• Problem to solve: Copy the data exactly. Images are the one exception.

• Supplied data:
########################################
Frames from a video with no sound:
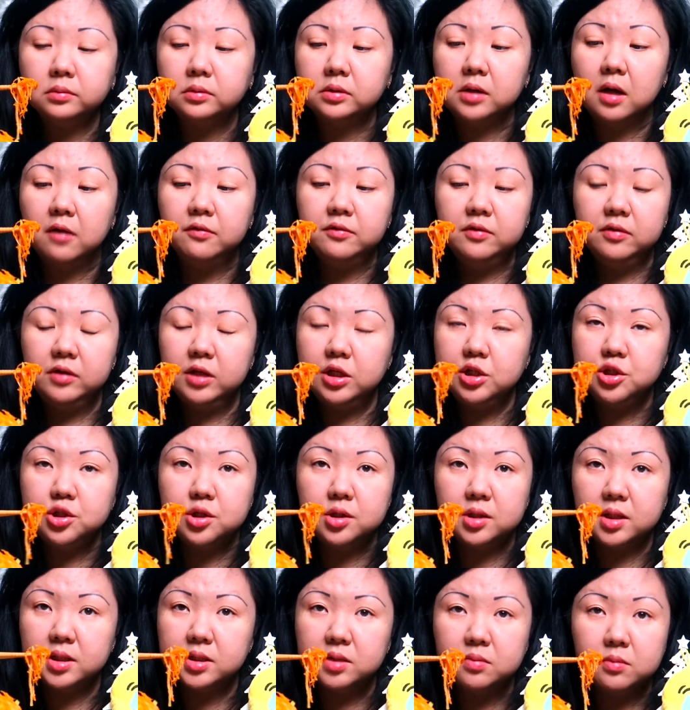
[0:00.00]
А в
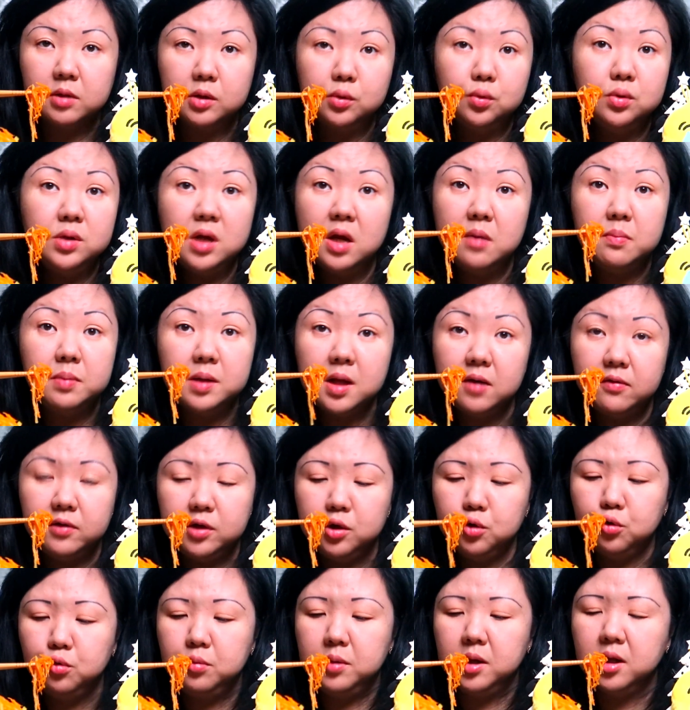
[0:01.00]
2013 году я и
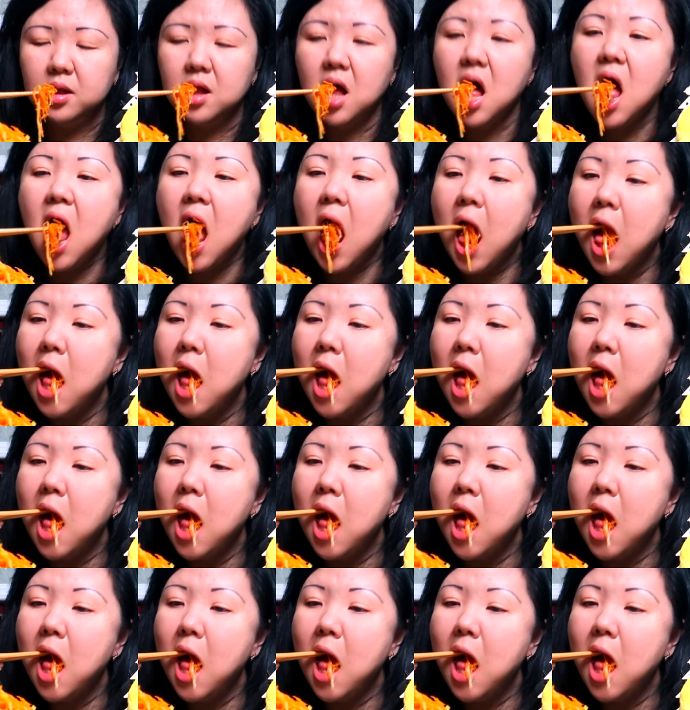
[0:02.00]
плавать не умела.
########################################
• Exercise output:
Frames from a video with no sound:
[0:00.00]
А в
[0:01.00]
2013 году я и
[0:02.00]
плавать не умела.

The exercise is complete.